CMT (as they have been referred to in this exchange) mention in their piece that there is a fundamental problem with the debate itself: namely, that “defining liberal internationalism is a difficult task.” Understandably, they adopt as a definition John Ikenberry’s most recent pronouncements on the subject, which entail “two features of a foreign policy: first, the country engages with others as opposed to being isolationist; and second, it pursues an agenda that involves promoting [in Ikenberry’s words] ‘open markets, international institutions, cooperative security, democratic community, progressive change, collective problem solving, shared sovereignty, and the rule of law.’”

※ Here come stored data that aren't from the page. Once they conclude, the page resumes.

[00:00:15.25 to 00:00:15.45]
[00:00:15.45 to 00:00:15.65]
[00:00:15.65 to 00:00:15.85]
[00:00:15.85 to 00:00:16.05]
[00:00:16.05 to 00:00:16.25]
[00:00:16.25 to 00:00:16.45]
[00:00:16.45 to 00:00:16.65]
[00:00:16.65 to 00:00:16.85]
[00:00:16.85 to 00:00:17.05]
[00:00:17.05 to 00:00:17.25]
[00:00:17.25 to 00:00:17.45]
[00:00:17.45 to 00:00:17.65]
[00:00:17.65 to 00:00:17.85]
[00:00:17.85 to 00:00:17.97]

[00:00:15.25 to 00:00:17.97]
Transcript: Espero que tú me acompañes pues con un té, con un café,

However, like the proverbial drunken man looking for his lost keys under the streetlamp because it is easier to see there, they proceed to accept Kupchan and Trubowitz’s measure of liberal internationalism—bipartisanship in Congress—in part because it is easier to measure. Thus, by their own admission, “[t]he evidence does not directly test the degree of liberal internationalism involved in a policy. Instead, like the Kupchan and Trubowitz article, [their piece] focuses on bipartisanship in foreign policy.”

Well. Then why not disavow the misleading term “liberal internationalism” if all that is being discussed is bipartisanship in Congress? (I would note as an aside that Congress itself is significantly less important in the formation of U.S. foreign policy than it was during the heyday of liberal internationalism to which all authors in the exchange frequently refer: the tenures of FDR and Harry Truman.)

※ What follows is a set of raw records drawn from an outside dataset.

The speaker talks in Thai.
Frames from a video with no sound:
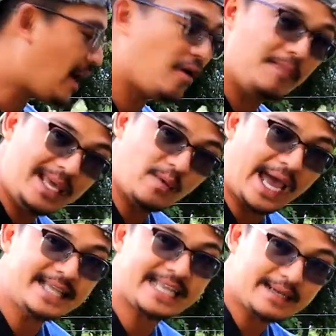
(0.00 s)
เรามี
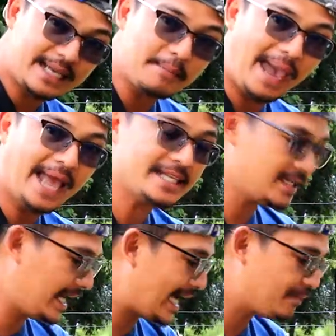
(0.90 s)
ไว้สัก1แผ่น
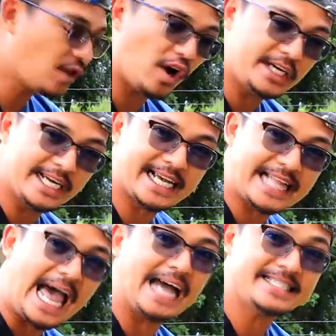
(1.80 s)
นะครับต่อ 1 ก
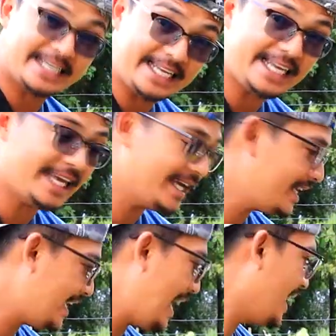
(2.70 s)
ระถางจะดี
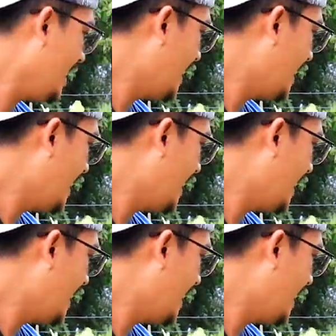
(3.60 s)
นะ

So I found that panel to be a bit ethereal, or even surreal, considering the rather frivolously defined dependent variable.

On a brighter “research question that I wish I’d thought of asking” note, my own paper was presented on a panel yesterday alongside Rachel M. Stein of Stanford University, whose paper was titled “Values and Violence: Are Southerners More Likely to Support War?” She answered in the affirmative, in an excellent and provocative paper. Sure to pique interest.